Task prompt >> An exact copy of every entry is needed, without the pictures.

Source records >>
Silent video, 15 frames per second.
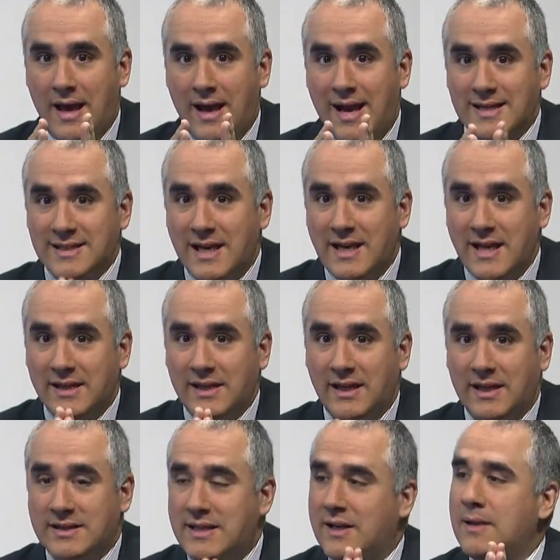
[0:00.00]
la salida
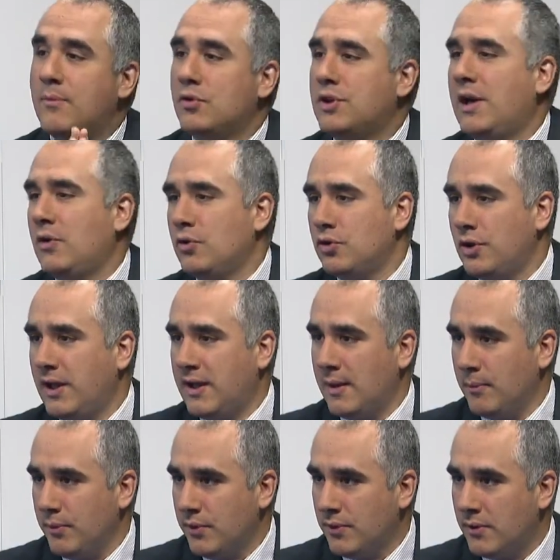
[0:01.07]
tiene que ser desmontar el control de
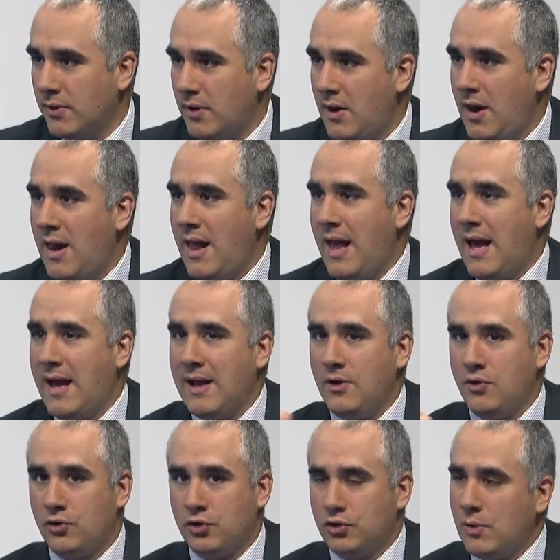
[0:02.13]
cambio.
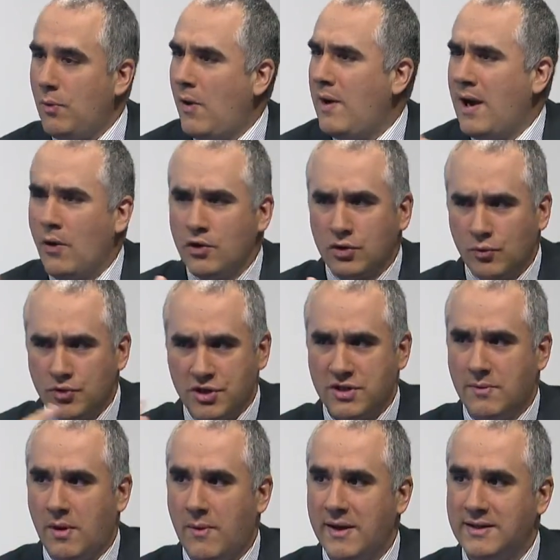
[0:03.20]
Nosotros hemos hablado eso
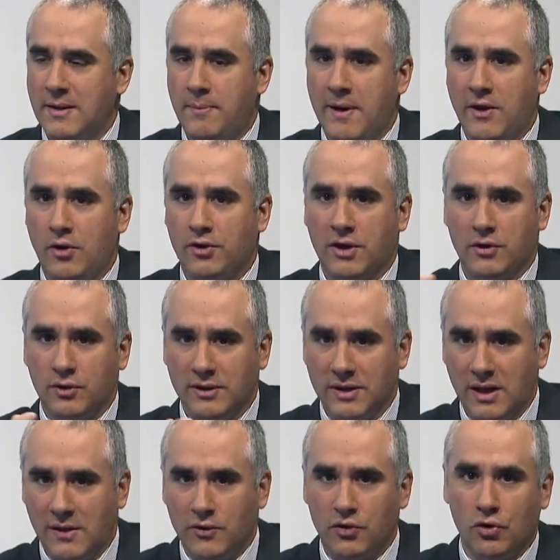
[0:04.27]
muchísimas veces, Pedro, tanto en
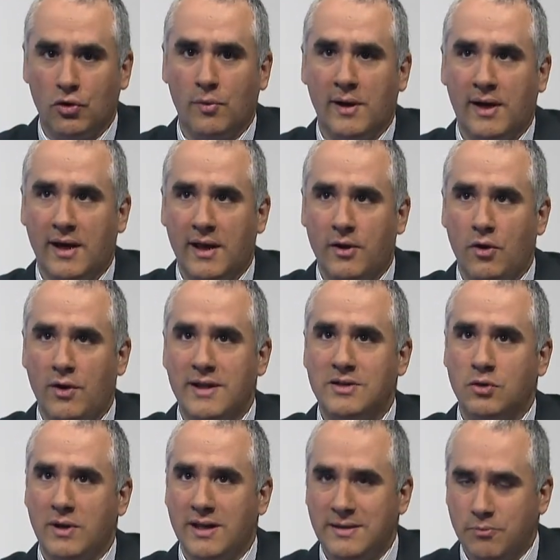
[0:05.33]
televisión como en radio,
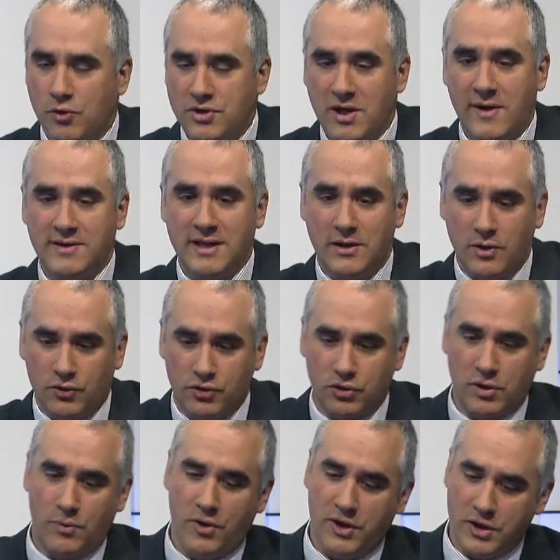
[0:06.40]
y, muchas veces
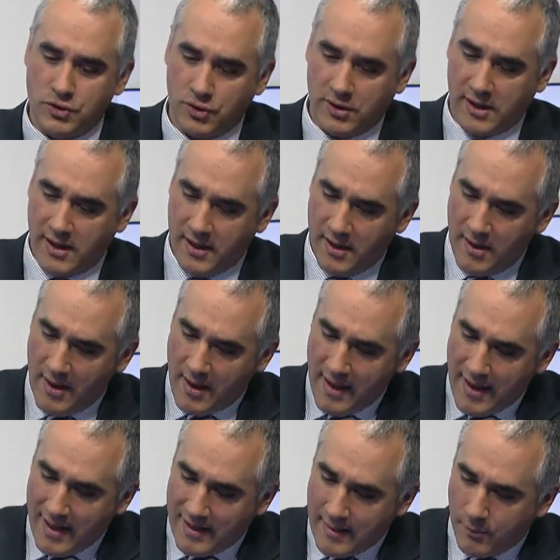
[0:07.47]
nosotros hemos dicho que
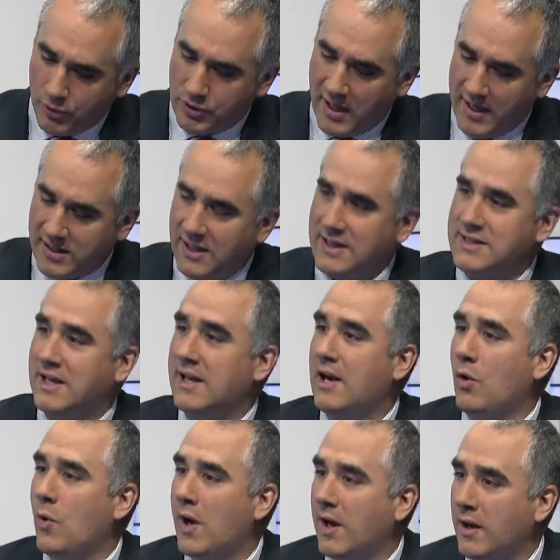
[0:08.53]
el desmontaje tiene que ser
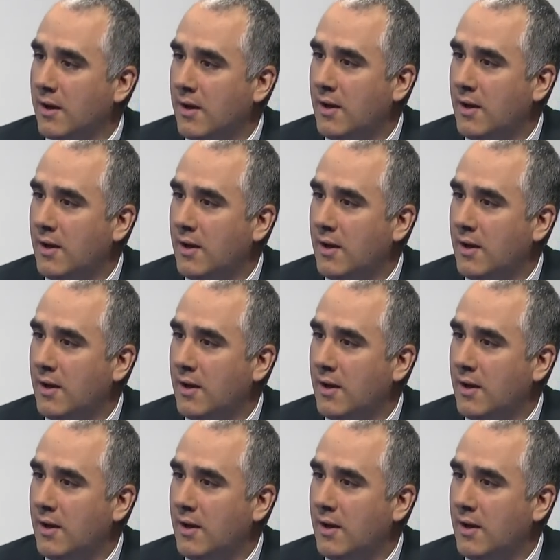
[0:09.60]
gradual.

Result of the exercise >>
Silent video, 15 frames per second.
[0:00.00]
la salida
[0:01.07]
tiene que ser desmontar el control de
[0:02.13]
cambio.
[0:03.20]
Nosotros hemos hablado eso
[0:04.27]
muchísimas veces, Pedro, tanto en
[0:05.33]
televisión como en radio,
[0:06.40]
y, muchas veces
[0:07.47]
nosotros hemos dicho que
[0:08.53]
el desmontaje tiene que ser
[0:09.60]
gradual.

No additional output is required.